-- TASK STATEMENT --
The records below need to be repeated exactly, with every picture left out.

Stored dataset items
• • • • •

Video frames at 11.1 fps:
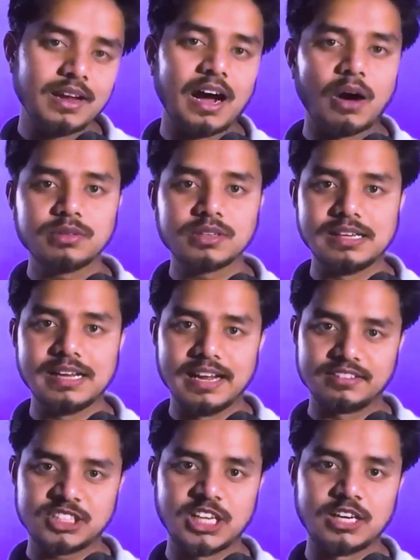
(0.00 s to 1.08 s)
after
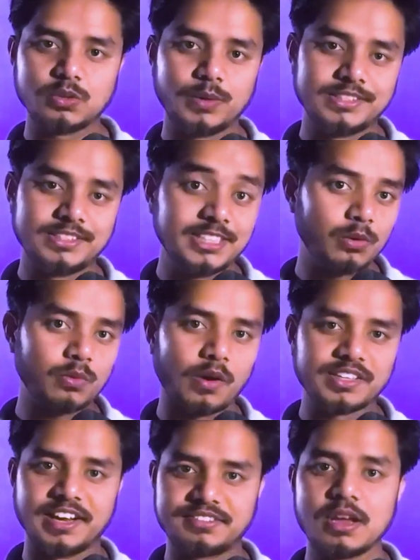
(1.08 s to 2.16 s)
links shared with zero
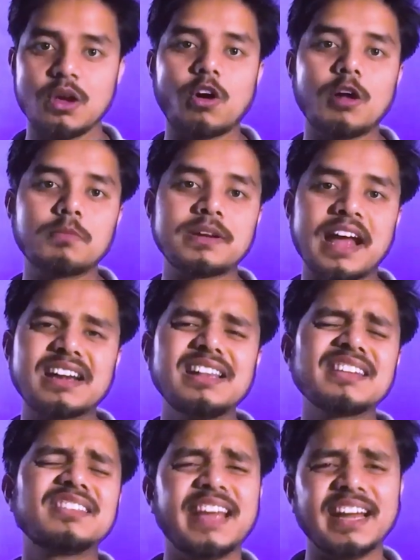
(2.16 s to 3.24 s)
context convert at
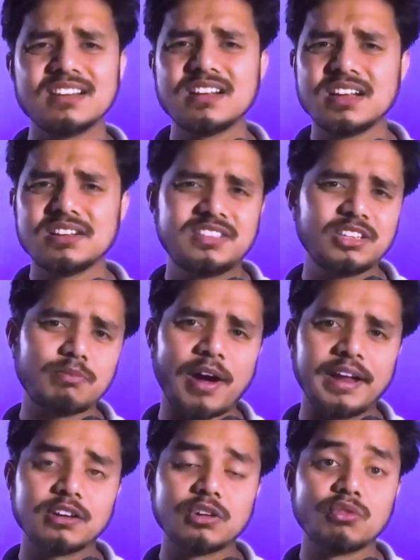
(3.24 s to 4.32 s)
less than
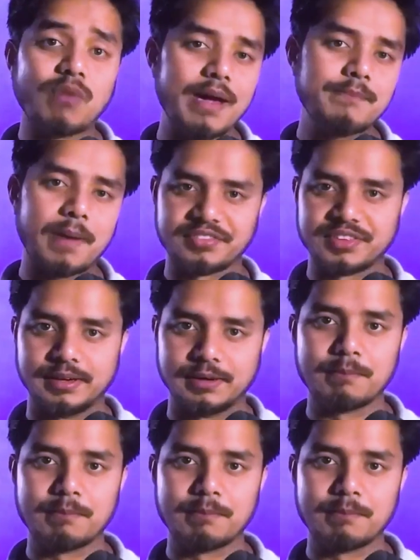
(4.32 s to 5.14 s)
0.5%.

• • • • •

-- REPLY --
Video frames at 11.1 fps:
(0.00 s to 1.08 s)
after
(1.08 s to 2.16 s)
links shared with zero
(2.16 s to 3.24 s)
context convert at
(3.24 s to 4.32 s)
less than
(4.32 s to 5.14 s)
0.5%.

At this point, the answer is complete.